##### Dataset records #####
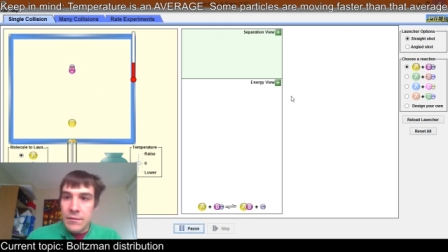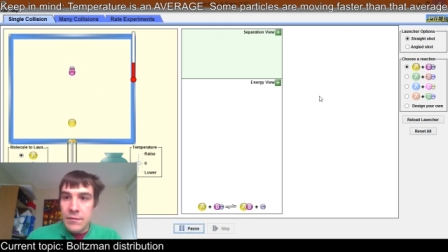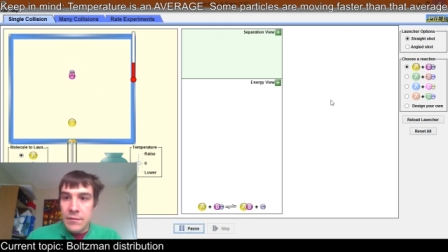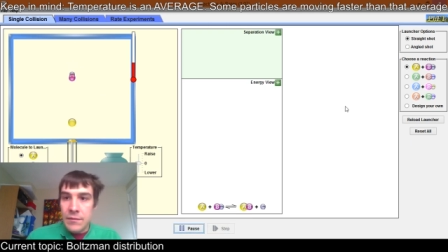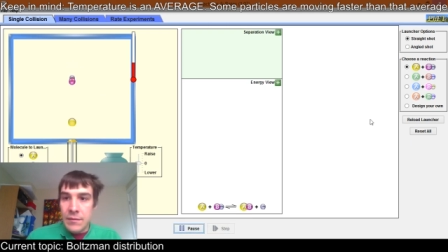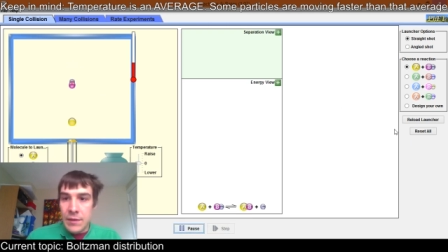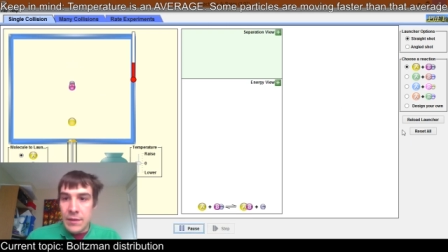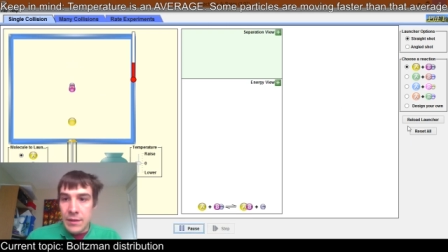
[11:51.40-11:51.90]

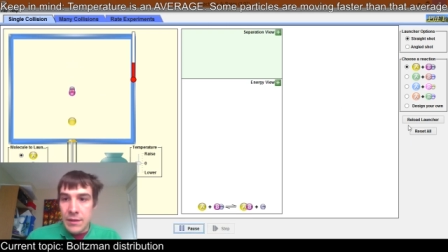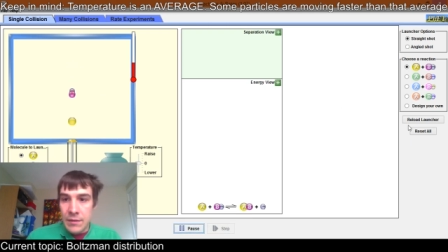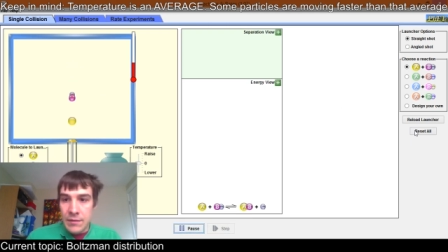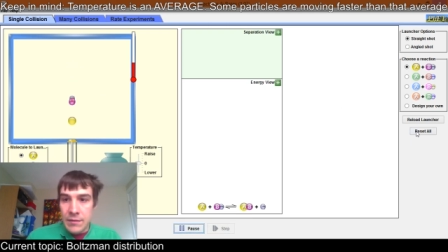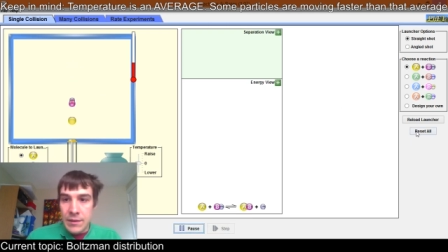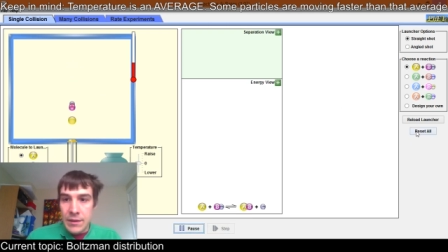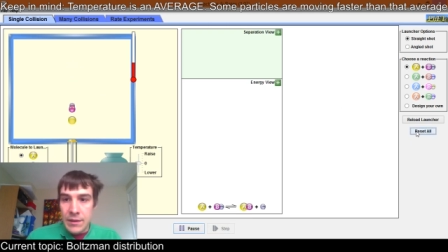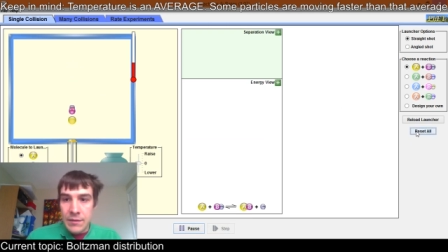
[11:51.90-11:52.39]
I think I can
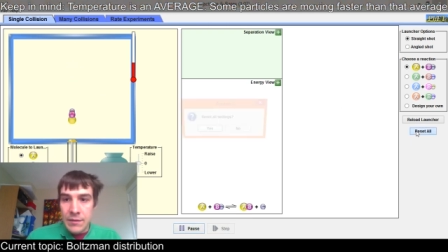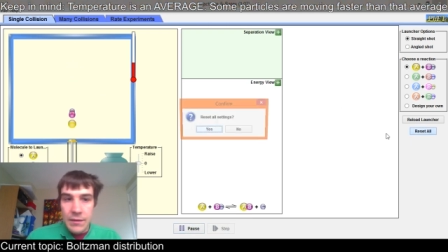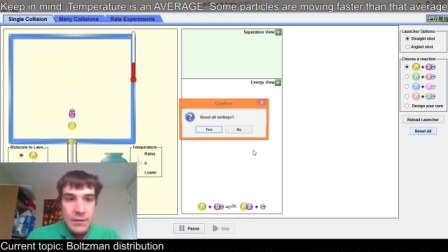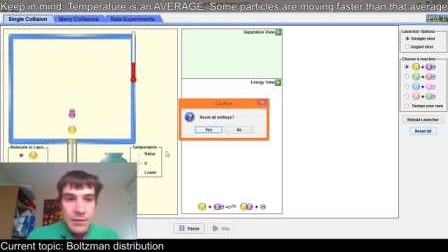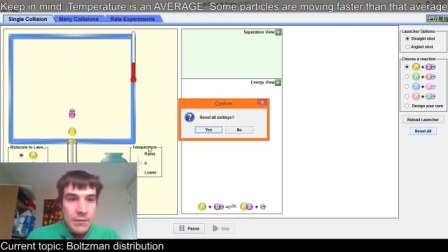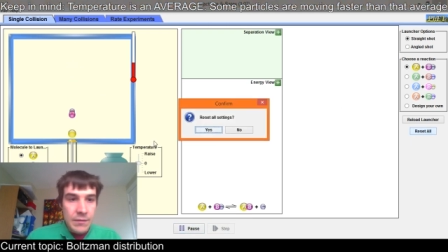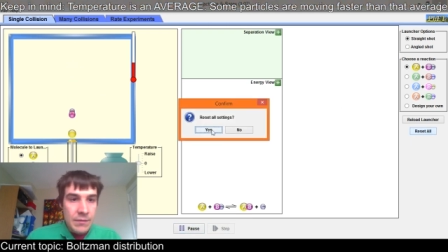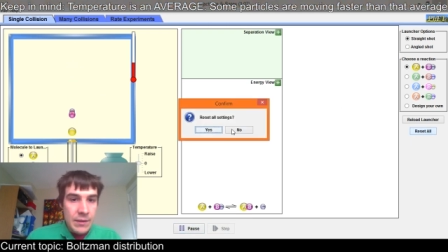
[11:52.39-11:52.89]
reset it.
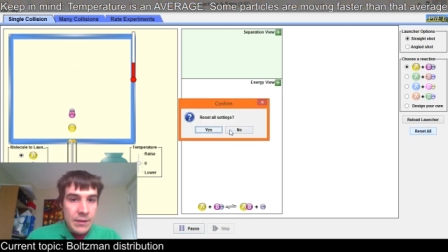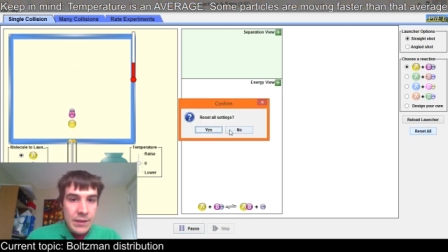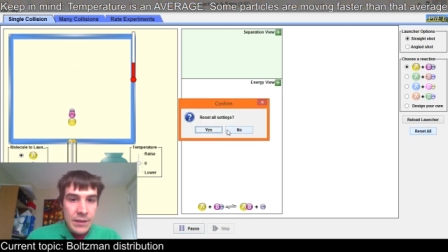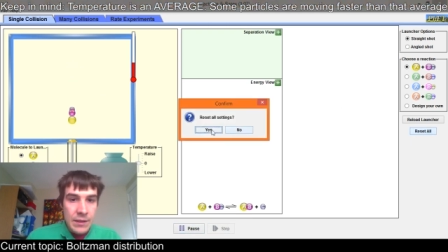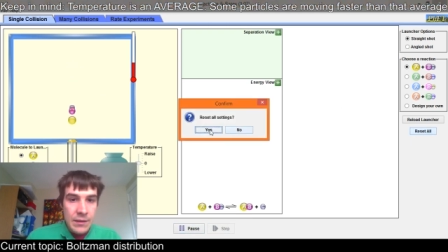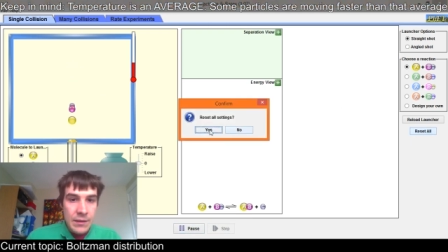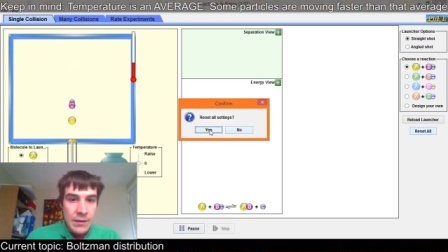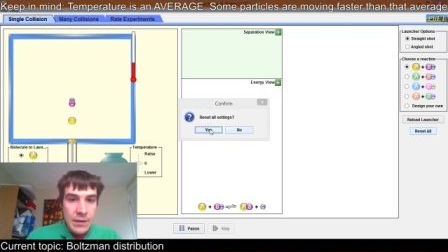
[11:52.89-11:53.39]

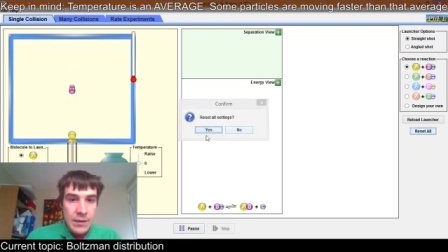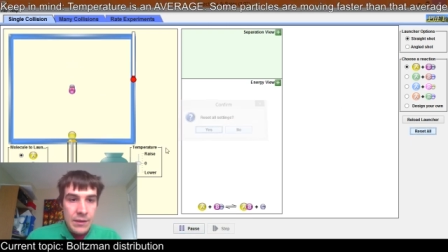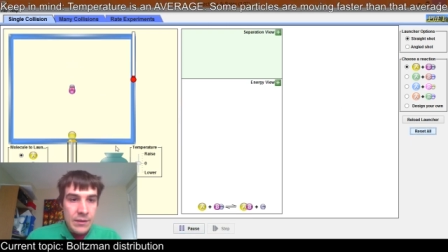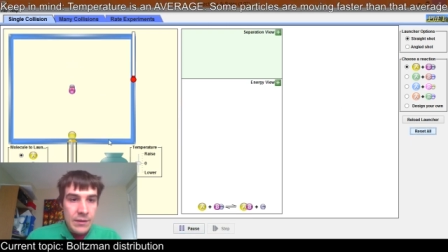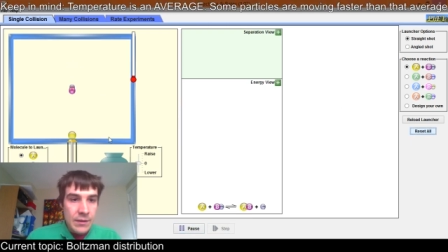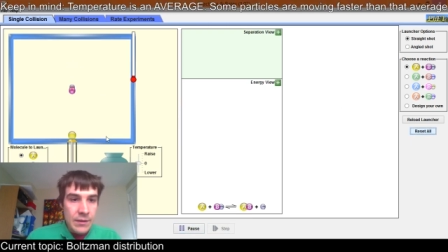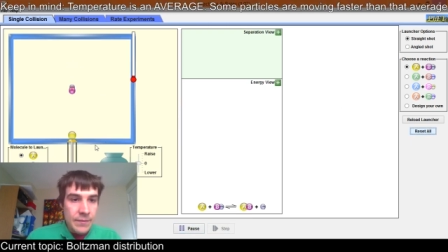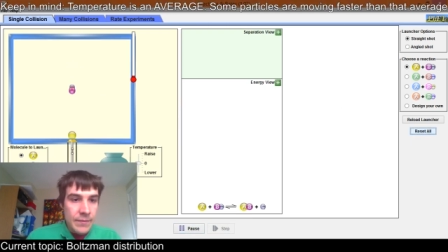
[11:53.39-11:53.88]
Reset,
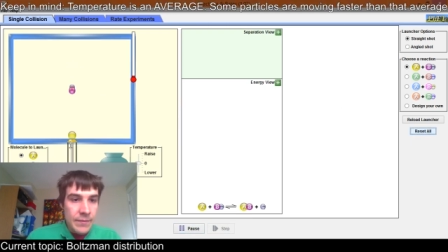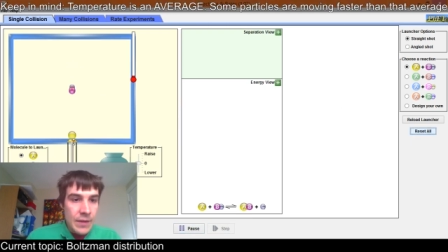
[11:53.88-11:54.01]
yes.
#####
> What you need to do: An exact copy of the entries, minus the pictures, is what to return.

> Answer for the task:
[11:51.40-11:51.90]

[11:51.90-11:52.39]
I think I can
[11:52.39-11:52.89]
reset it.
[11:52.89-11:53.39]

[11:53.39-11:53.88]
Reset,
[11:53.88-11:54.01]
yes.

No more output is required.